Segment Start: The data

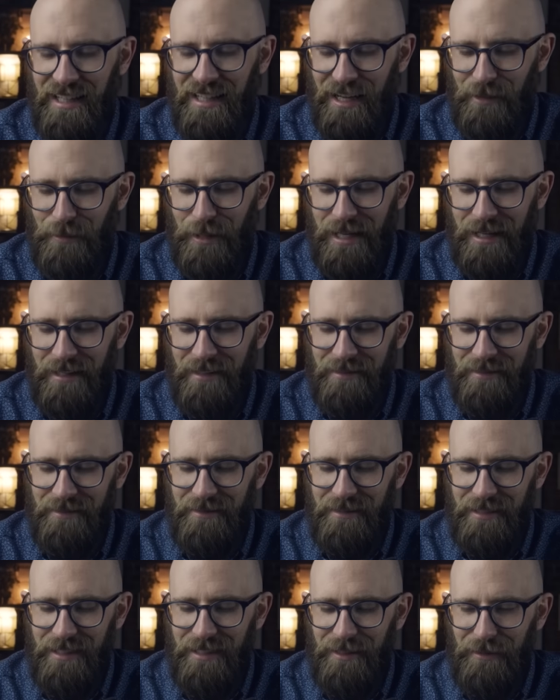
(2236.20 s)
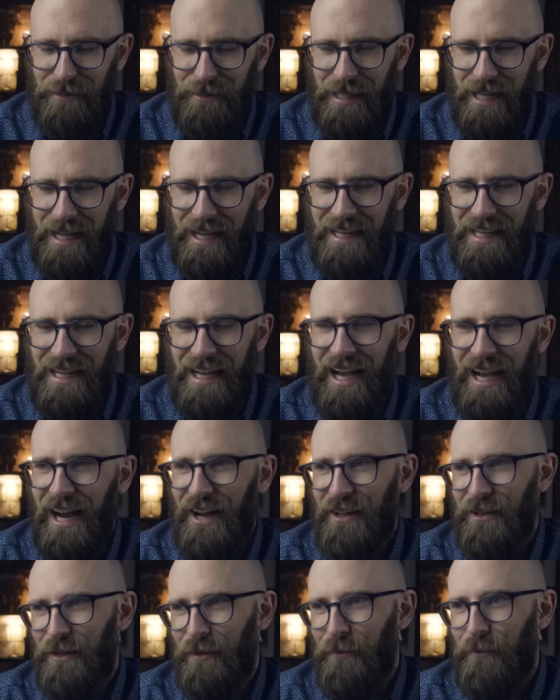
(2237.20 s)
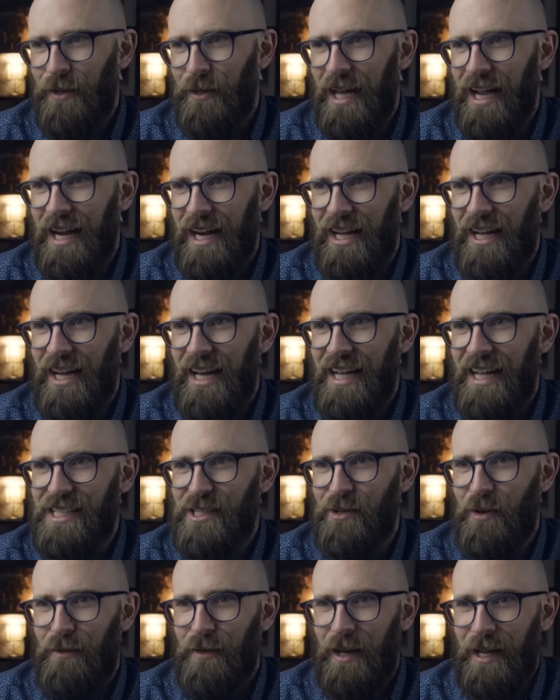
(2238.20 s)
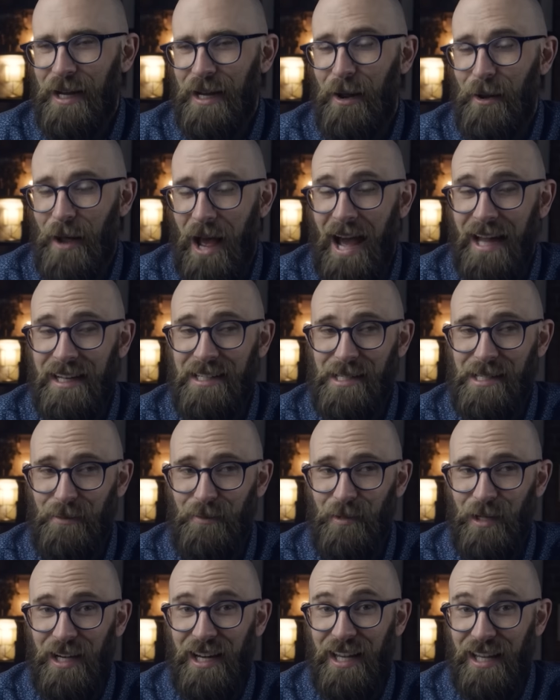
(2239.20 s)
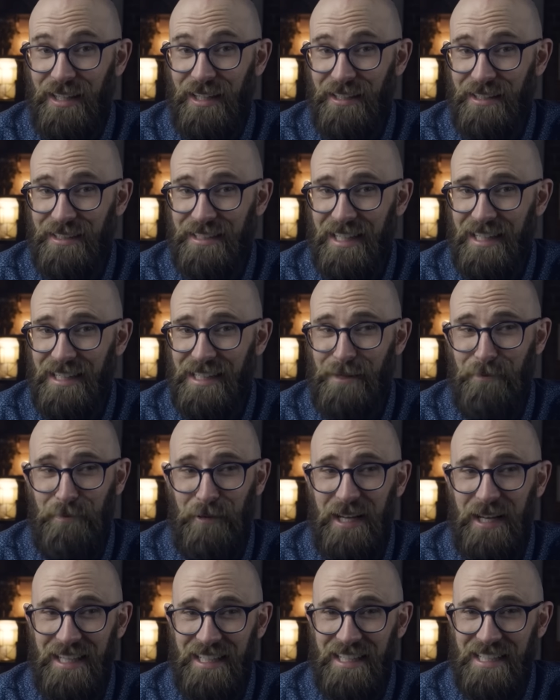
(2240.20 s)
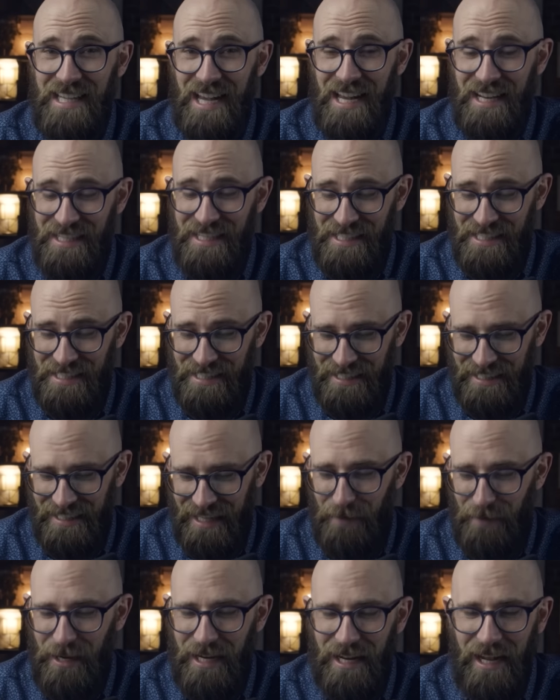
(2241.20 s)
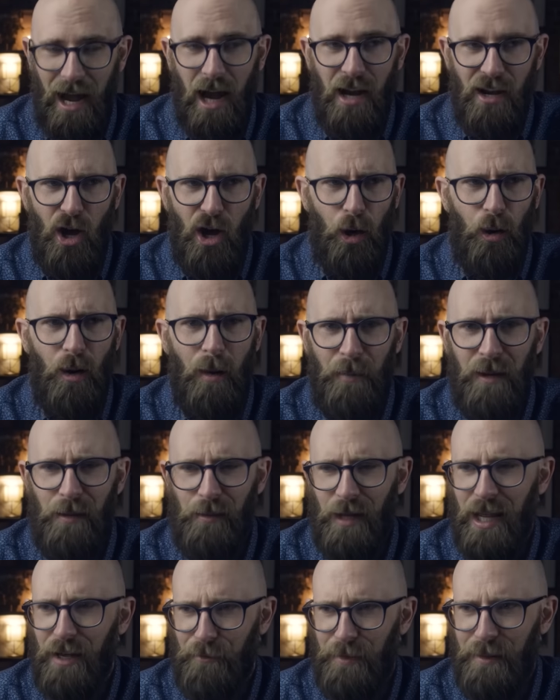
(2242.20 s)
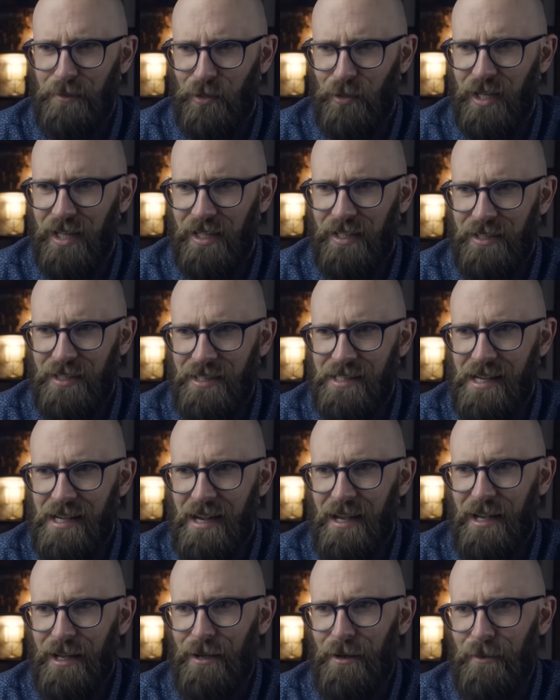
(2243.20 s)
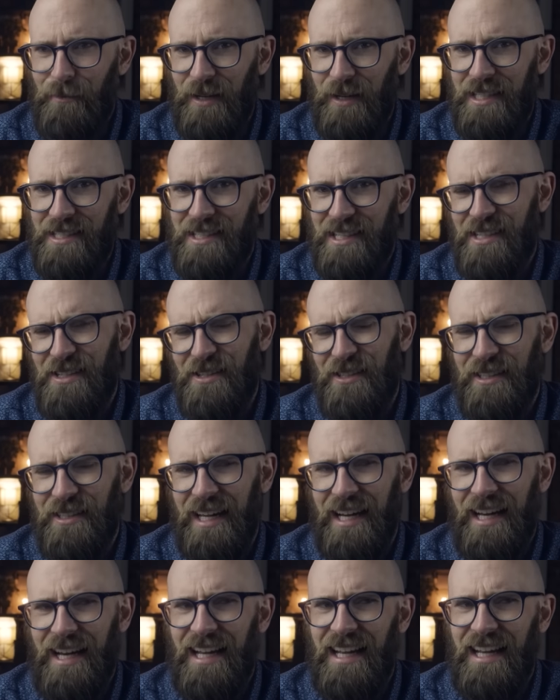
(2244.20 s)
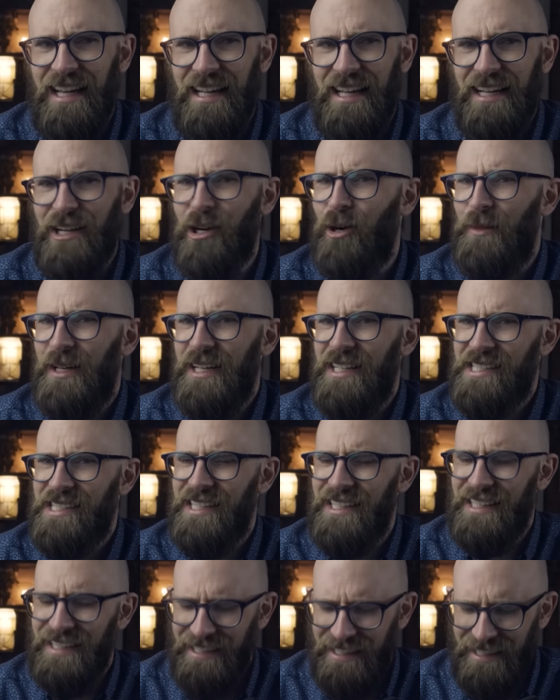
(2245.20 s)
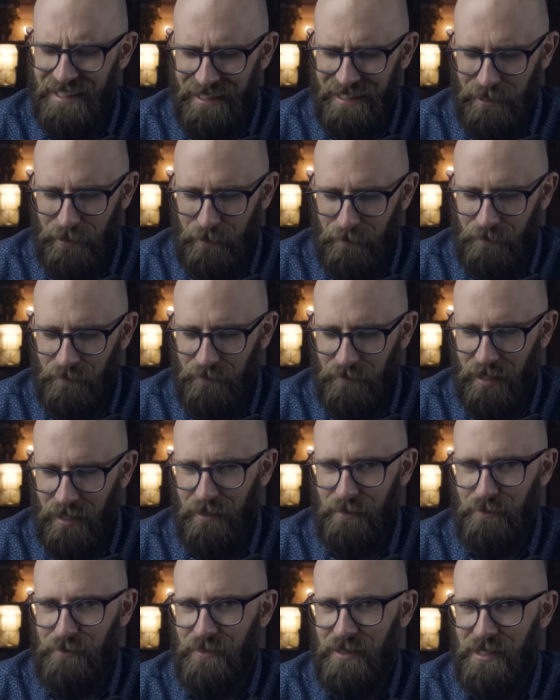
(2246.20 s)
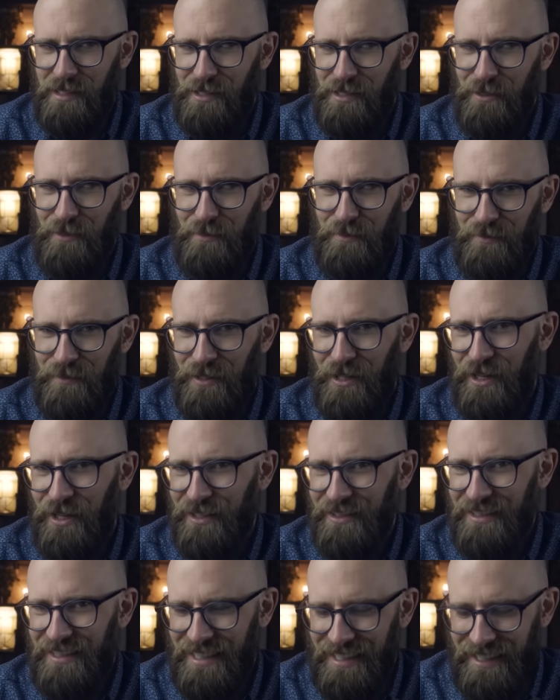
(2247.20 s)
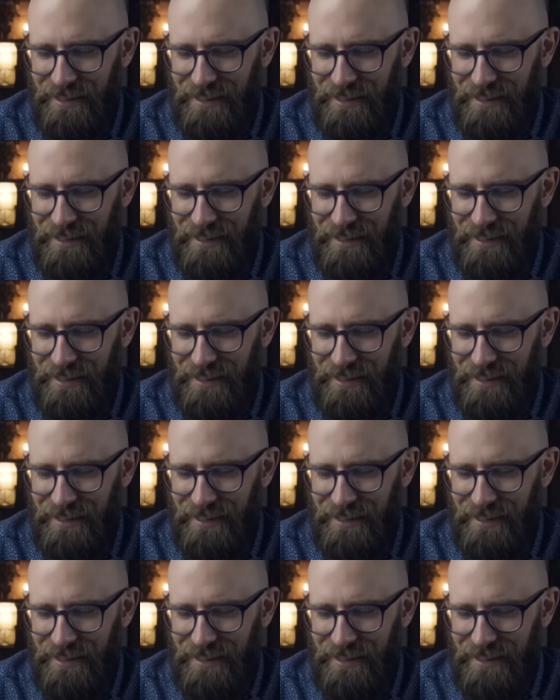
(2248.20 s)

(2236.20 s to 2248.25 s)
I mean, that... for that guy to have like had someone killed, it's pretty intense. I mean, I know people have people killed, but it's just not that common, is it? I assume not.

Segment End: The data

■ What you have to do
Repeat the material above precisely as it appears, omitting the images it contains.

■ Expected output
(2236.20 s)
(2237.20 s)
(2238.20 s)
(2239.20 s)
(2240.20 s)
(2241.20 s)
(2242.20 s)
(2243.20 s)
(2244.20 s)
(2245.20 s)
(2246.20 s)
(2247.20 s)
(2248.20 s)

(2236.20 s to 2248.25 s)
I mean, that... for that guy to have like had someone killed, it's pretty intense. I mean, I know people have people killed, but it's just not that common, is it? I assume not.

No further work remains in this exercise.